(Collected data)

◆ ◆ ◆ ◆ ◆

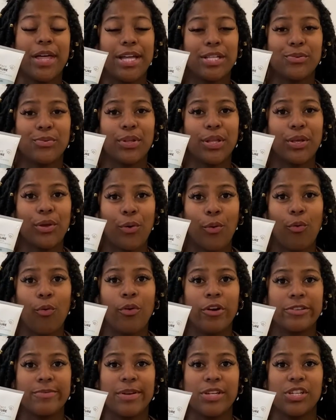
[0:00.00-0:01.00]
really cool,
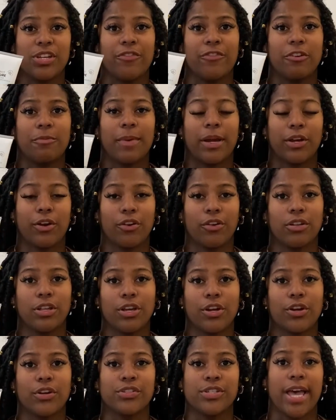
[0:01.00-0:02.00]
especially for my curly
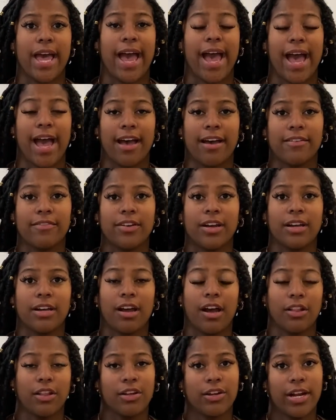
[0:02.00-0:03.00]
girls that have
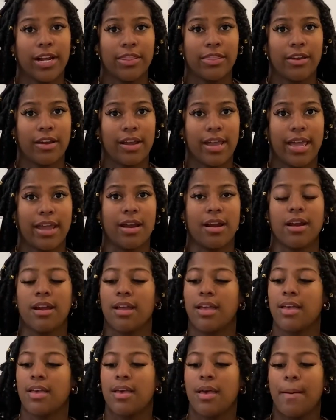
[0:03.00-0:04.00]
color in their hair.
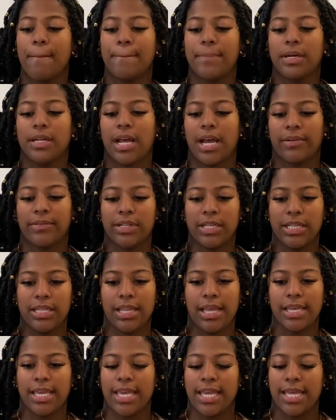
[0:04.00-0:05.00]
But I really
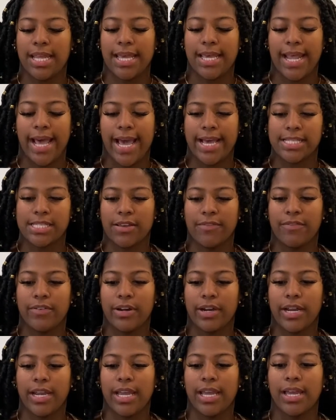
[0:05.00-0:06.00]
like it. It has a
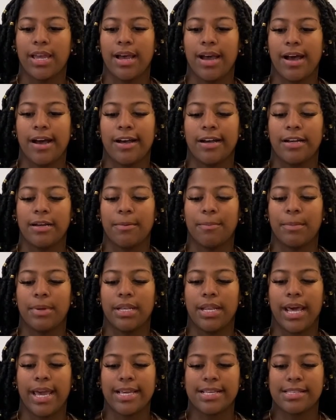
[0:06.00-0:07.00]
very
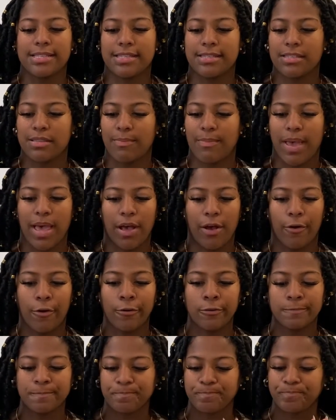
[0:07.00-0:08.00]
nice
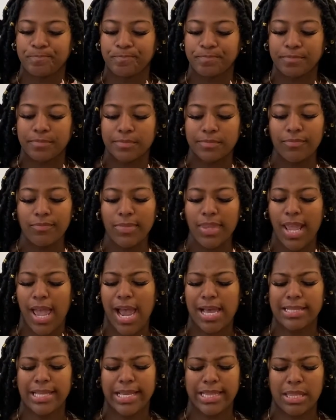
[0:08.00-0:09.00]
smell. I
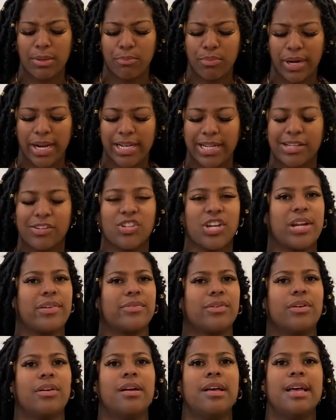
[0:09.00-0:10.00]
like the brand in
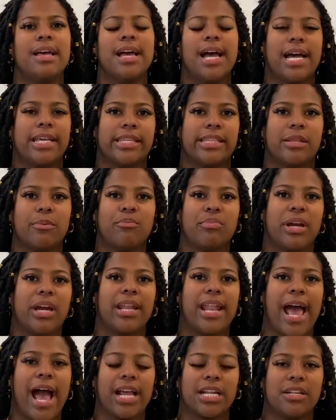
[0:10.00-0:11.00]
general. I think the brand
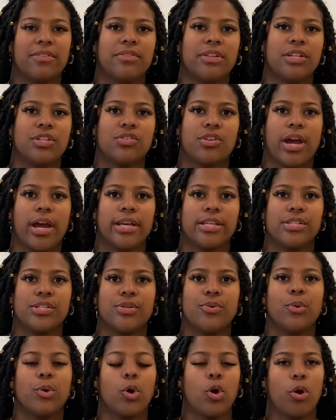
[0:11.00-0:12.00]
actively tries to
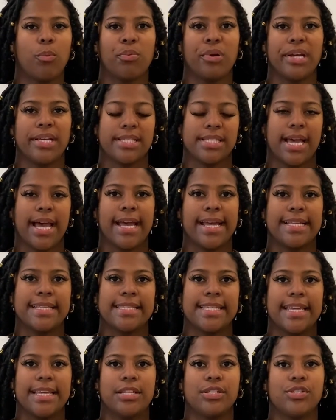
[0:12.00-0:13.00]
incorporate science
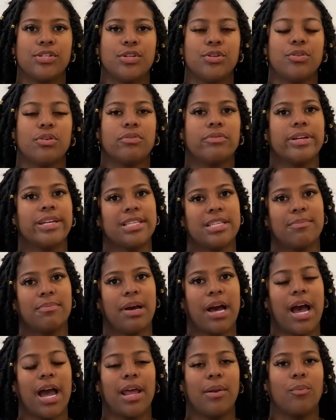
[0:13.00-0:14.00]
into the reason
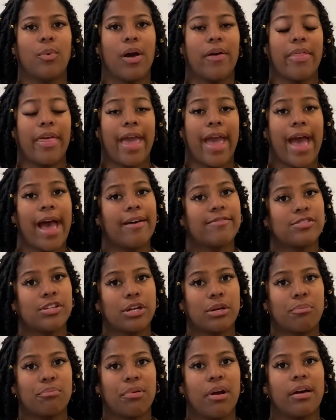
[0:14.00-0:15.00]
behind why they have
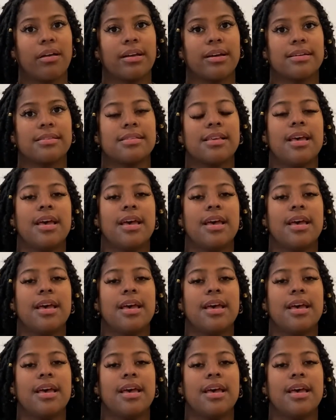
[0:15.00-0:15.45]
certain products,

◆ ◆ ◆ ◆ ◆

**What you have to do**
Excluding the pictures, output every entry above without alteration.

**Output for this task**
[0:00.00-0:01.00]
really cool,
[0:01.00-0:02.00]
especially for my curly
[0:02.00-0:03.00]
girls that have
[0:03.00-0:04.00]
color in their hair.
[0:04.00-0:05.00]
But I really
[0:05.00-0:06.00]
like it. It has a
[0:06.00-0:07.00]
very
[0:07.00-0:08.00]
nice
[0:08.00-0:09.00]
smell. I
[0:09.00-0:10.00]
like the brand in
[0:10.00-0:11.00]
general. I think the brand
[0:11.00-0:12.00]
actively tries to
[0:12.00-0:13.00]
incorporate science
[0:13.00-0:14.00]
into the reason
[0:14.00-0:15.00]
behind why they have
[0:15.00-0:15.45]
certain products,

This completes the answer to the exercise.